WHAT TO WORK ON:
Exact copies of the records below are needed, free of pictures.

### MATERIAL PROVIDED ###

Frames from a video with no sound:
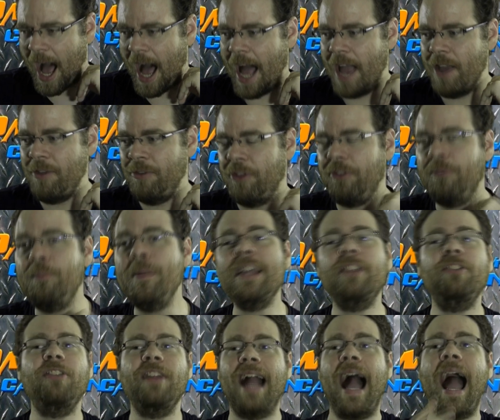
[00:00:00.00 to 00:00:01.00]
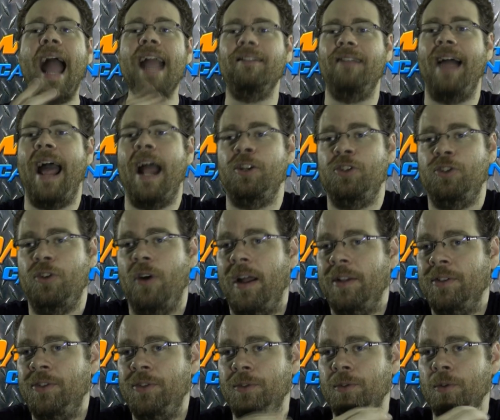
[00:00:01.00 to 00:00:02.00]
The big thing I latched
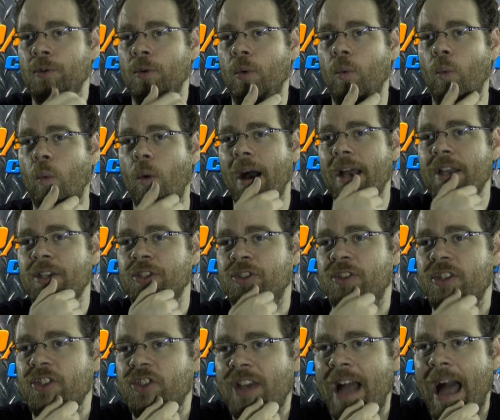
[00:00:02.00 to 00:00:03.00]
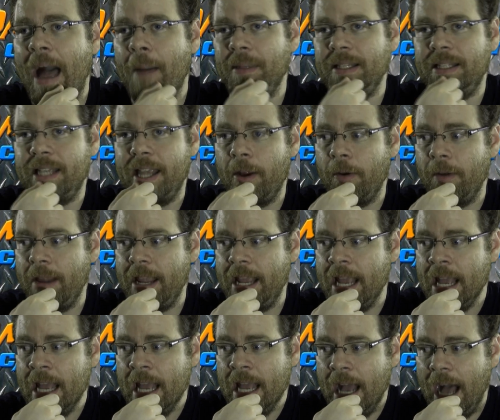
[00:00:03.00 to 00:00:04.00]
onto was this
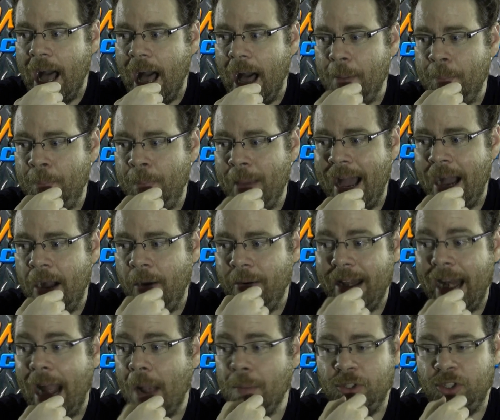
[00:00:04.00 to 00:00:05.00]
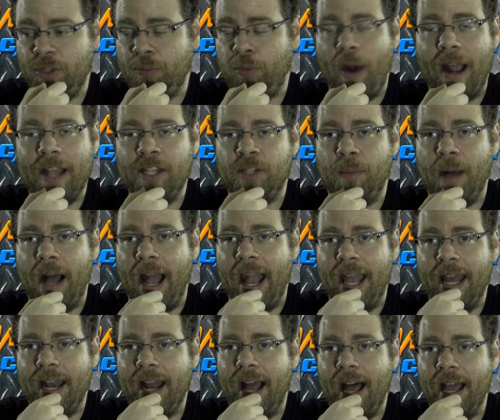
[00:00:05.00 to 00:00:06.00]
commentary about, and I was surprised by
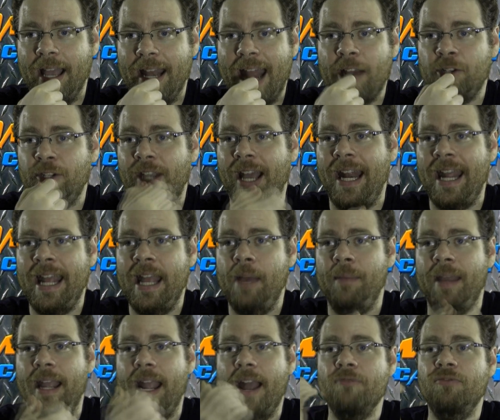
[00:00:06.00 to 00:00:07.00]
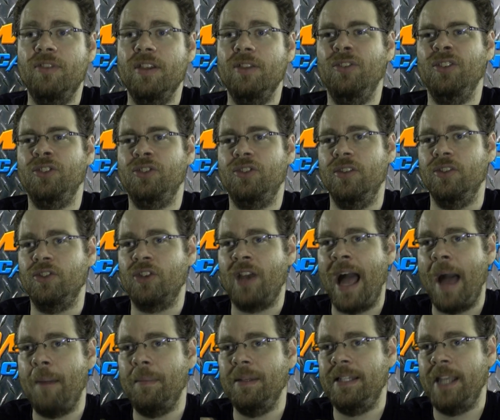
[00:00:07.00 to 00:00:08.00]
it. It actually kind of hit me. This
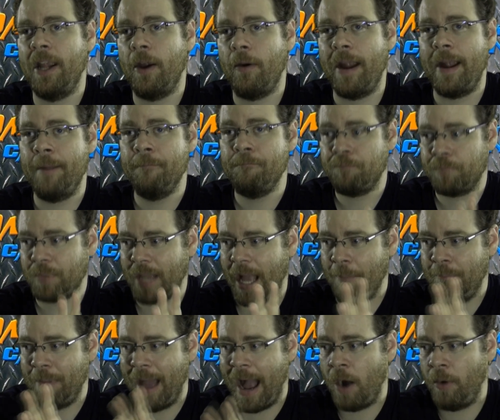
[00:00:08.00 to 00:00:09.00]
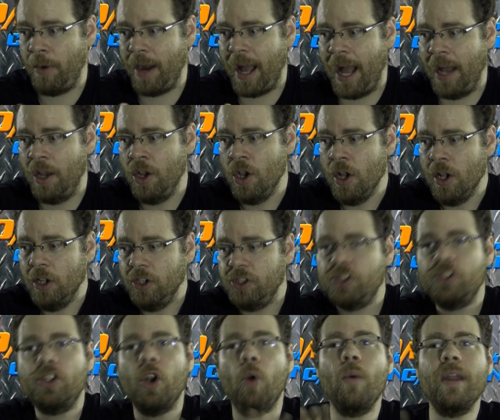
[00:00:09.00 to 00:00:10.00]
commentary about
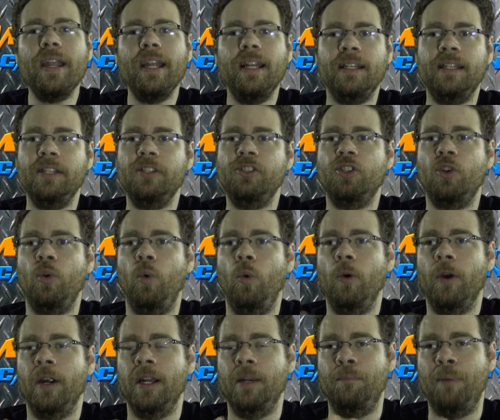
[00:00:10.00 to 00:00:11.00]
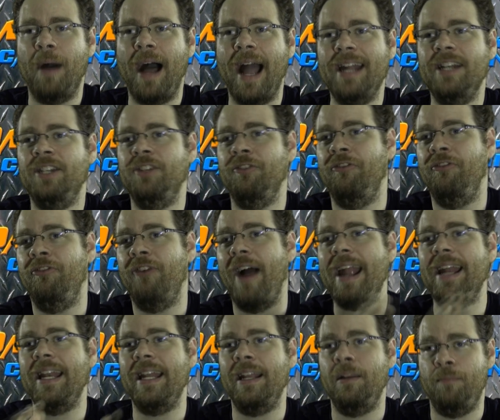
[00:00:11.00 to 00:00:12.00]
sowing discord by
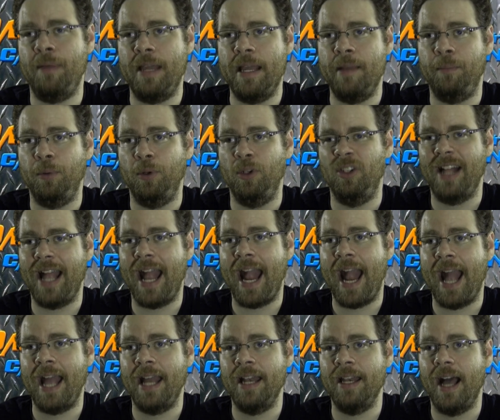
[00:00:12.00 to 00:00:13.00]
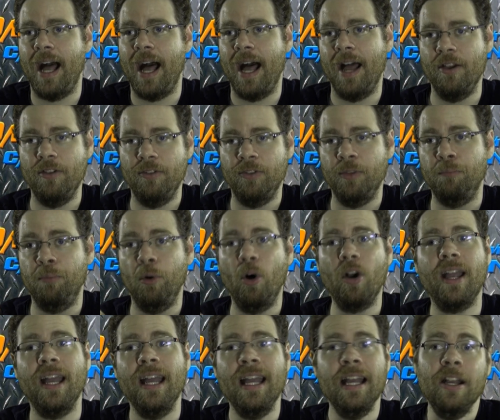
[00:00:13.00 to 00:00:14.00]
dividing people, and the
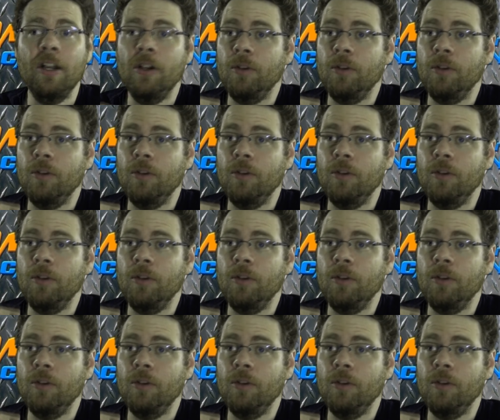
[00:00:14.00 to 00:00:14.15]
book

###

THE ANSWER:
Frames from a video with no sound:
[00:00:00.00 to 00:00:01.00]
[00:00:01.00 to 00:00:02.00]
The big thing I latched
[00:00:02.00 to 00:00:03.00]
[00:00:03.00 to 00:00:04.00]
onto was this
[00:00:04.00 to 00:00:05.00]
[00:00:05.00 to 00:00:06.00]
commentary about, and I was surprised by
[00:00:06.00 to 00:00:07.00]
[00:00:07.00 to 00:00:08.00]
it. It actually kind of hit me. This
[00:00:08.00 to 00:00:09.00]
[00:00:09.00 to 00:00:10.00]
commentary about
[00:00:10.00 to 00:00:11.00]
[00:00:11.00 to 00:00:12.00]
sowing discord by
[00:00:12.00 to 00:00:13.00]
[00:00:13.00 to 00:00:14.00]
dividing people, and the
[00:00:14.00 to 00:00:14.15]
book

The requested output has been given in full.